El oxímetro sirve para determinar la oxigenación de nuestras células de manera simple y rápida. Usando dos longitudes de onda específicas, el aparato mide el porcentaje de hemoglobina saturada con oxígeno, que se encuentra en nuestra sangre. El método se basa en un análisis espectrofotométrico que compara la luz transmitida y absorbida por la hemoglobina.
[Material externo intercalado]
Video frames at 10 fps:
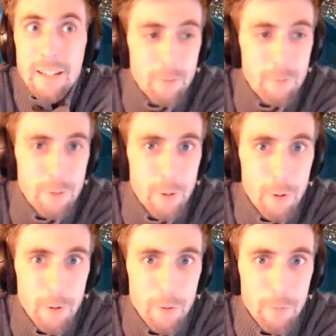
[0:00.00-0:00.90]
of it
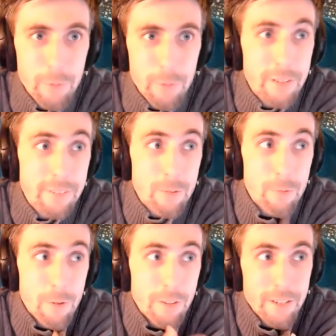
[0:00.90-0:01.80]
all because I
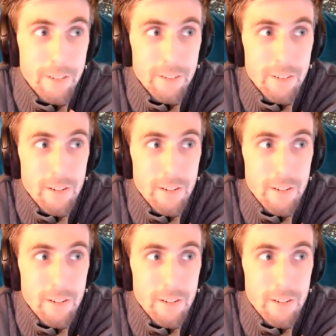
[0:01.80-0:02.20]
felt like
Sin la Química no se habrían descubierto el oxígeno y la hemoglobina, sin la Física no existiría la espectrofotometría y sin las matemáticas las mediciones serían imposibles.
El oxígeno es un gas que nuestro cuerpo necesita no sólo para funcionar bien, es indispensable para producir la energía que nos mantiene vivos. Nuestros pulmones absorben el oxígeno del aire que respiramos y éste pasa a la sangre, donde la hemoglobina lo transporta a todos nuestros tejidos. El oxígeno es la gasolina que permite utilizar lo que comemos, que respiremos, que las células se reproduzcan, que formemos anticuerpos, que pensemos, en fin, que estemos vivos.
En las enfermedades como el COVID-19, el tejido pulmonar no puede absorber el oxígeno, la hemoglobina no logra hacer su tarea correctamente y en consecuencia, todas las funciones vitales se deterioran al grado de poder producirse la muerte.
El oxímetro mide los niveles de saturación de oxígeno sanguíneo, es decir, permite saber el oxígeno que transporta la hemoglobina. El aparato se coloca en un dedo, la luz polarizada lo atraviesa y mide los glóbulos rojos que transportan la hemoglobina, es decir, de modo indirecto está midiendo el oxígeno real que hay en la sangre.
El oxímetro es pequeño y barato, pero sumamente útil. Antes de que existiera, había que tomar una muestra de sangre y someterla a un elaborado proceso para medir la hemoglobina y en consecuencia el oxígeno. Claro que no sustituyó a los métodos clásicos que siguen siendo muy útiles y confiables.
La baja saturación de oxígeno en sangre, generalmente es consecuencia de una patología pulmonar o incluso cardíaca. En el caso de una enfermedad pulmonar, como la neumonía provocada por COVID 19, el tejido pulmonar inflamado no permite la difusión del oxígeno, la saturación puede bajar a niveles alarmantes y el paciente siente que no puede respirar a pesar de que haga su mejor esfuerzo para “jalar” aire.
Cuando el oxímetro indica una saturación menor a 93%, es mejor buscar apoyo médico, aunque el paciente se sienta aparentemente bien. Claro que cada enfermo es diferente y habrá quien se siente mal con niveles más altos.
En lo que termina la pandemia, no es mala idea comprar un oxímetro, los hay de buena calidad y precio accesible. Usarlo no es complejo. Hay que evitar que el dedo está húmedo, mantenerlo inmóvil y no ponerlo en una uña pintada.